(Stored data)
────────
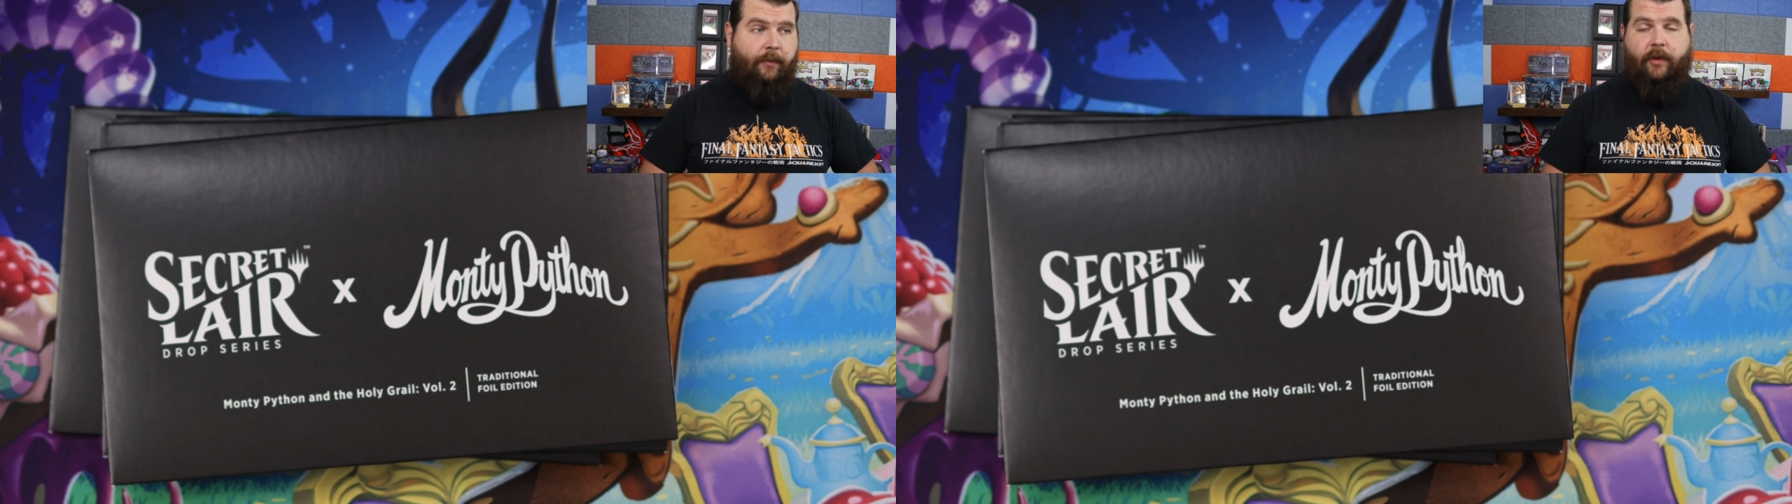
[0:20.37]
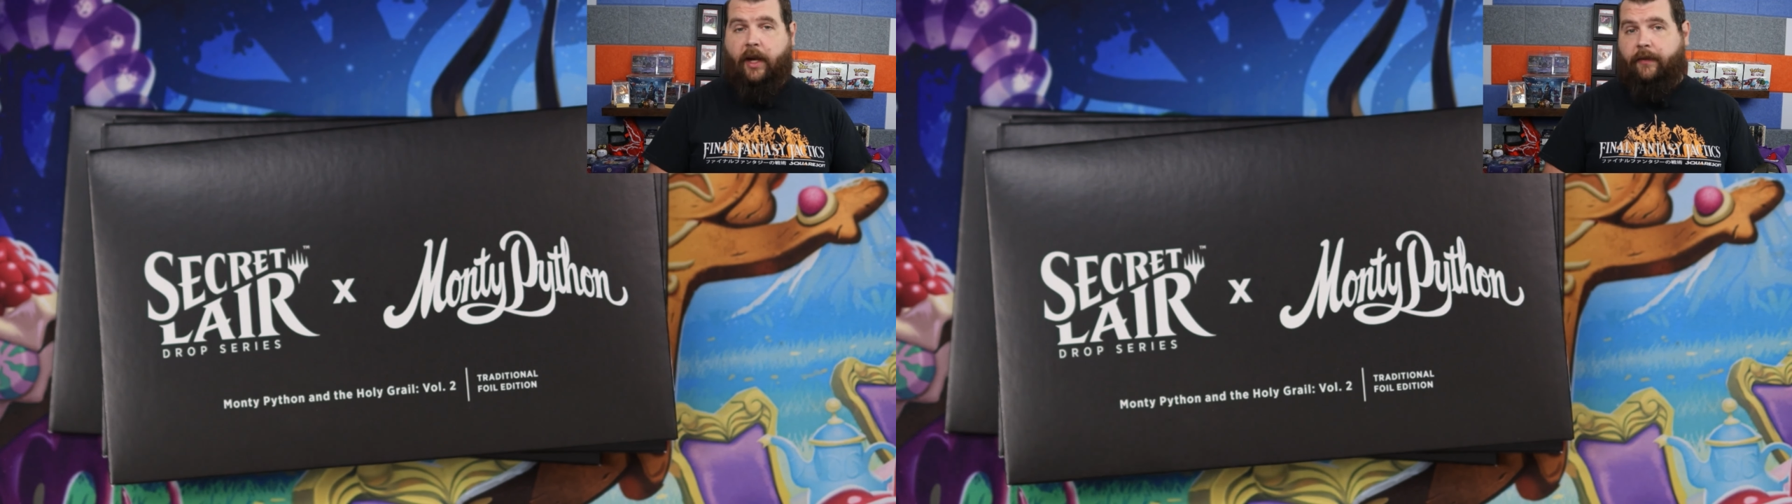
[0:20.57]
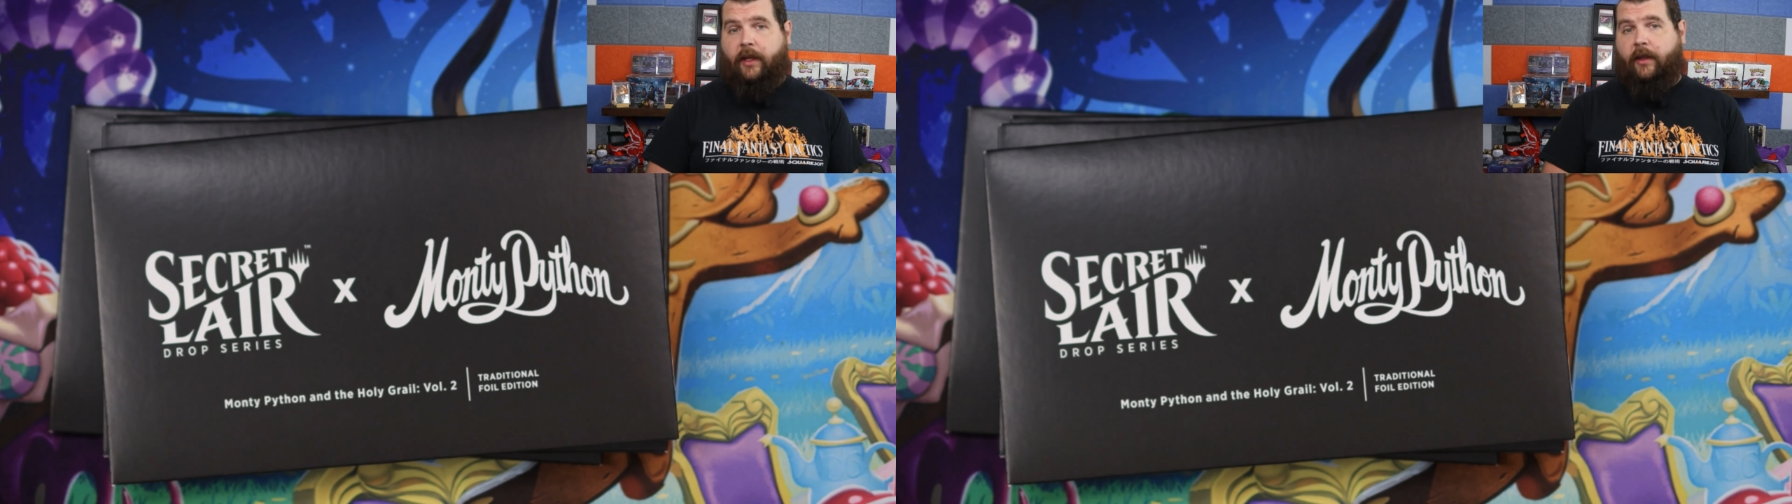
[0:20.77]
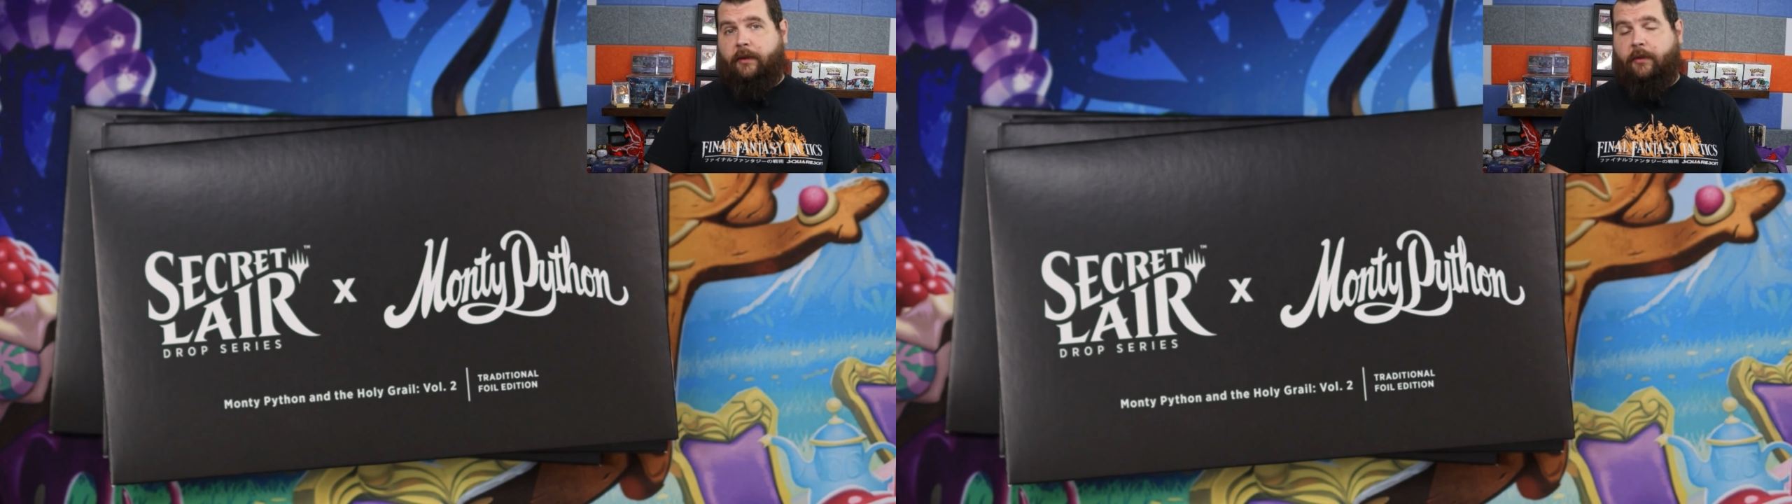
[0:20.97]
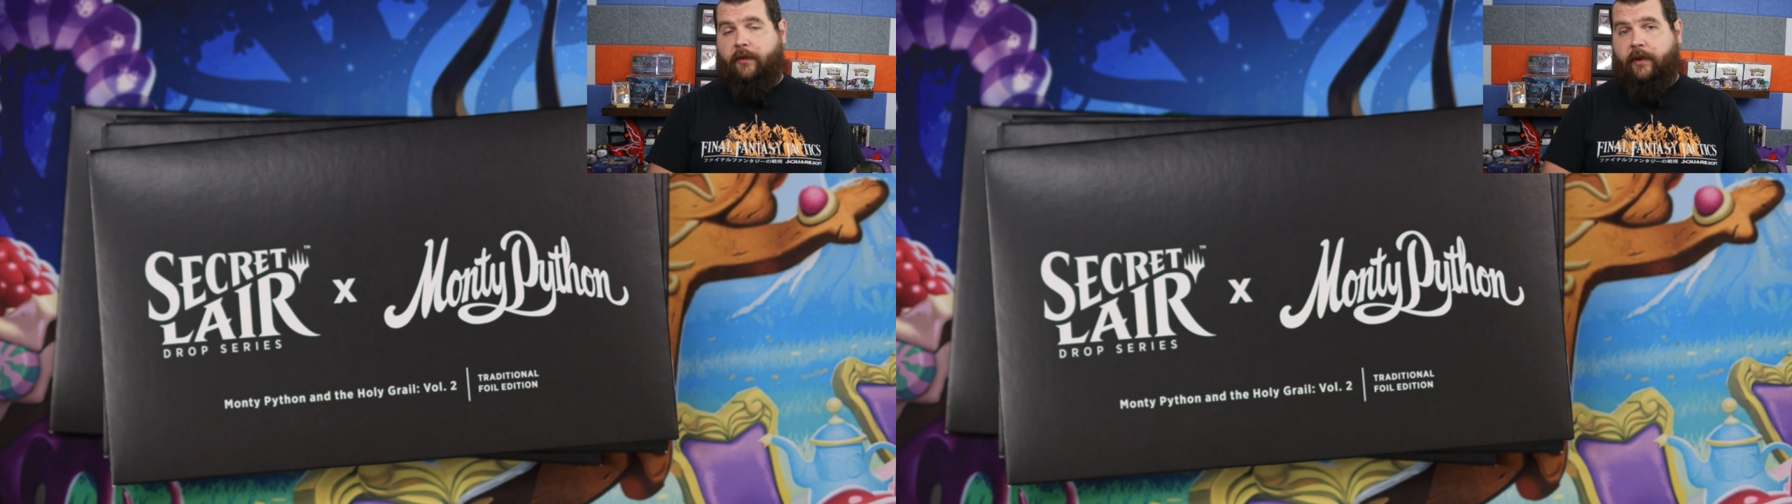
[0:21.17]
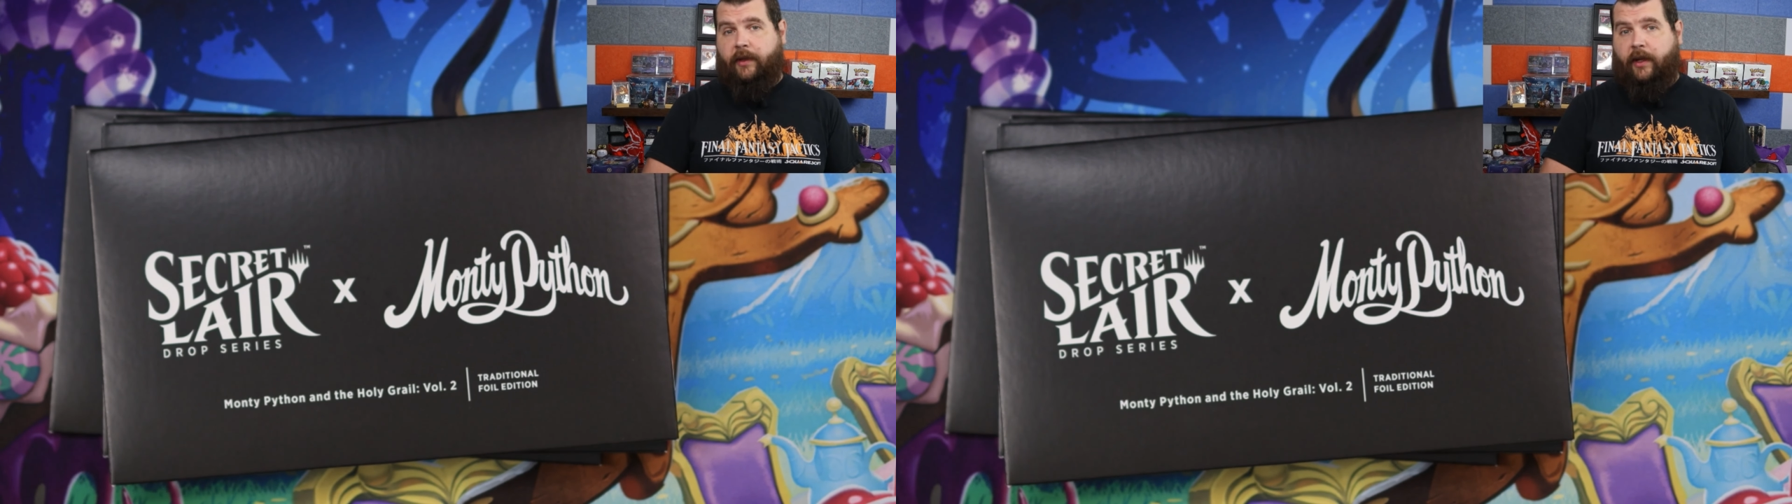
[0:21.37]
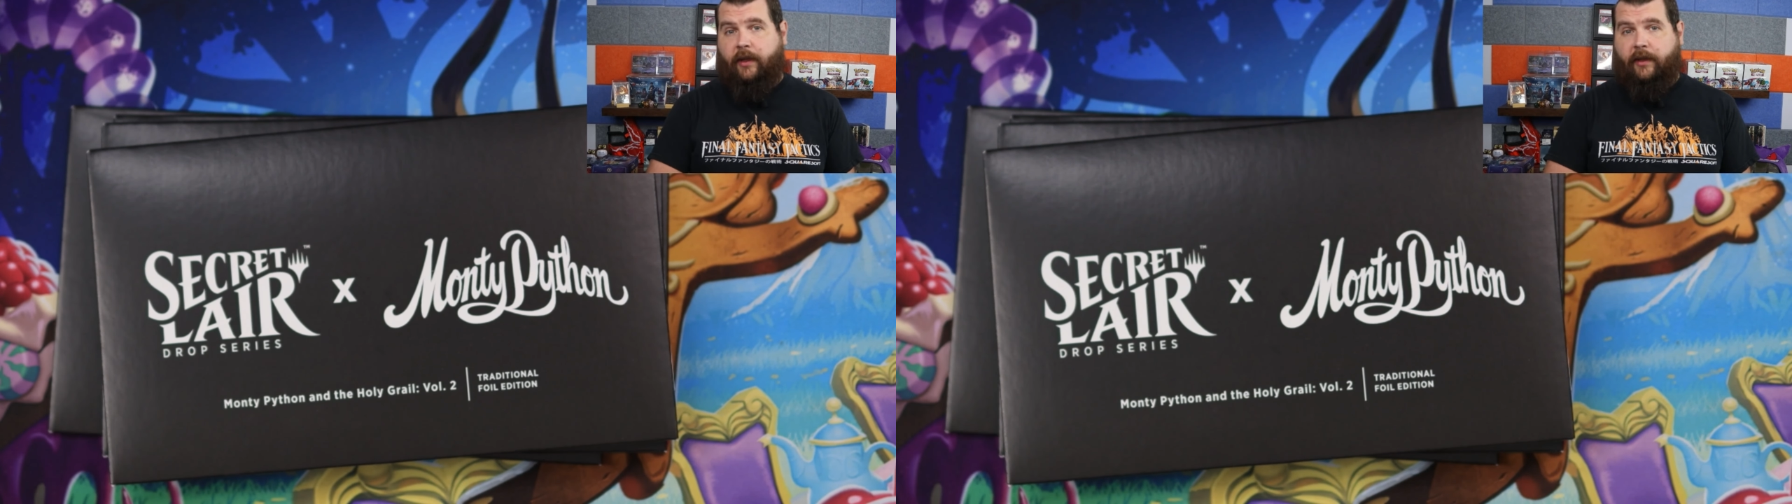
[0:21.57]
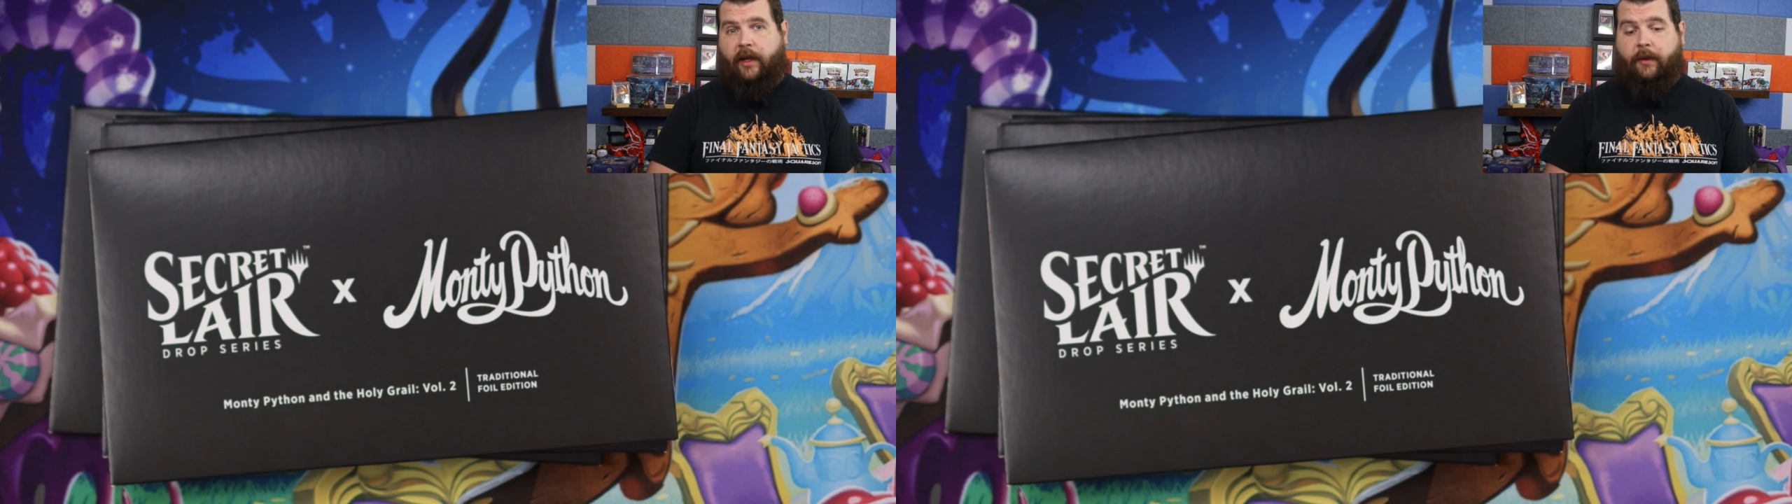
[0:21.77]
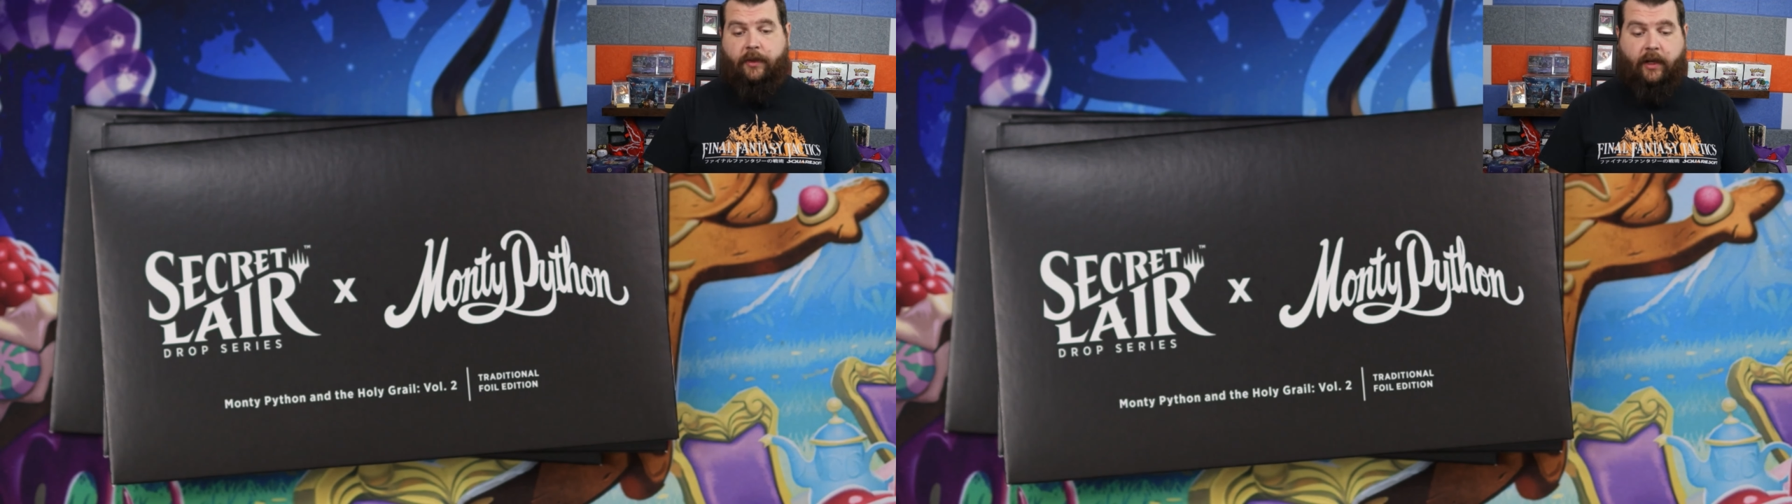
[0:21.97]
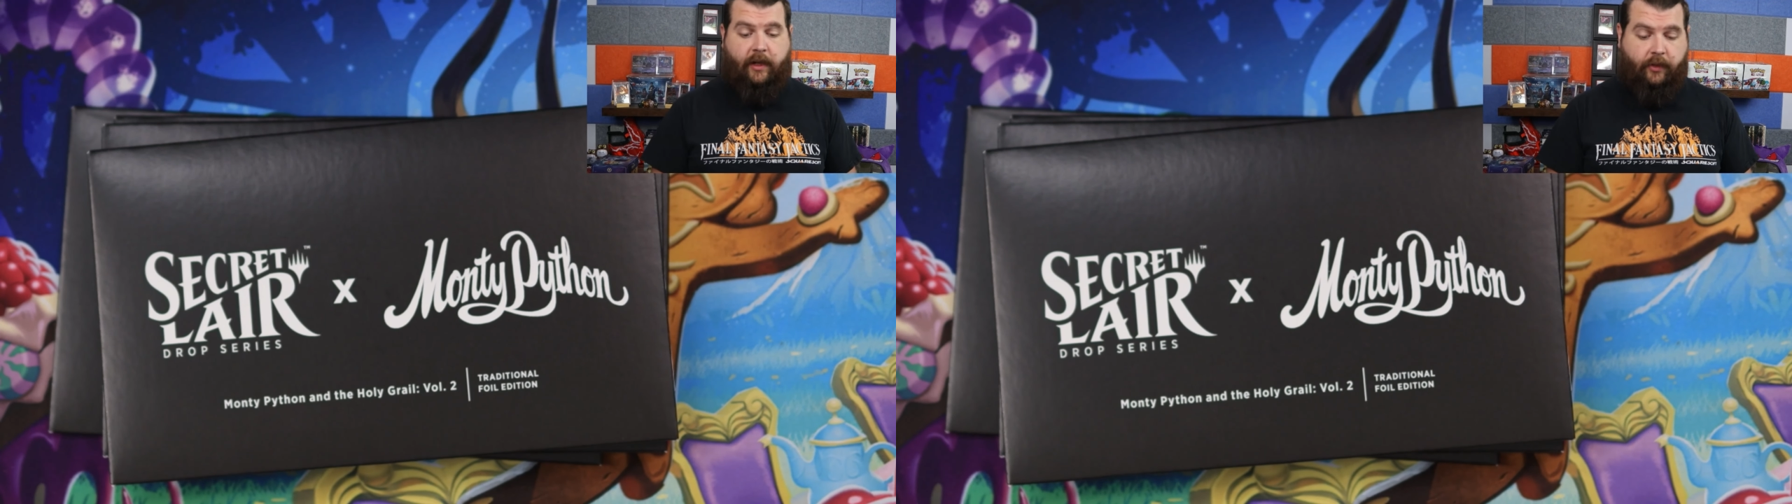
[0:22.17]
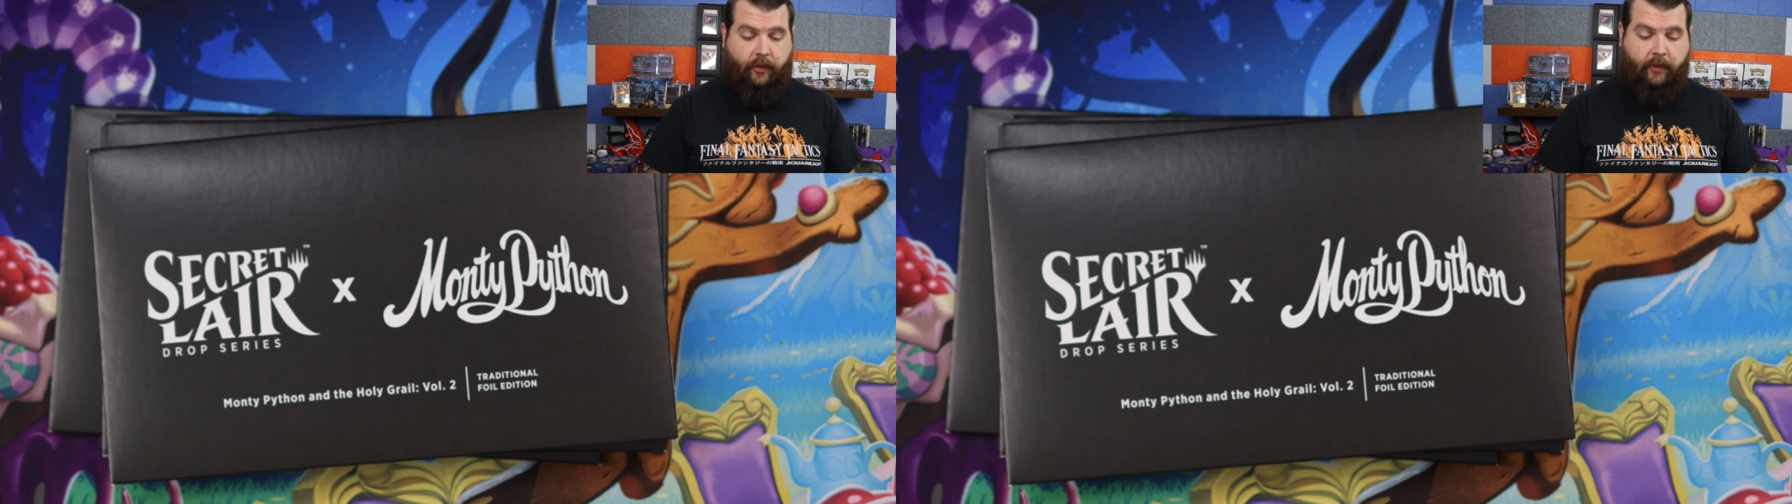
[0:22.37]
but I've seen this movie a ton of times and I enjoy it.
────────
* **What is expected**
Hand over the entries again, exactly as written and without the pictures.

* **Finished exercise**
[0:20.37]
[0:20.57]
[0:20.77]
[0:20.97]
[0:21.17]
[0:21.37]
[0:21.57]
[0:21.77]
[0:21.97]
[0:22.17]
[0:22.37]
but I've seen this movie a ton of times and I enjoy it.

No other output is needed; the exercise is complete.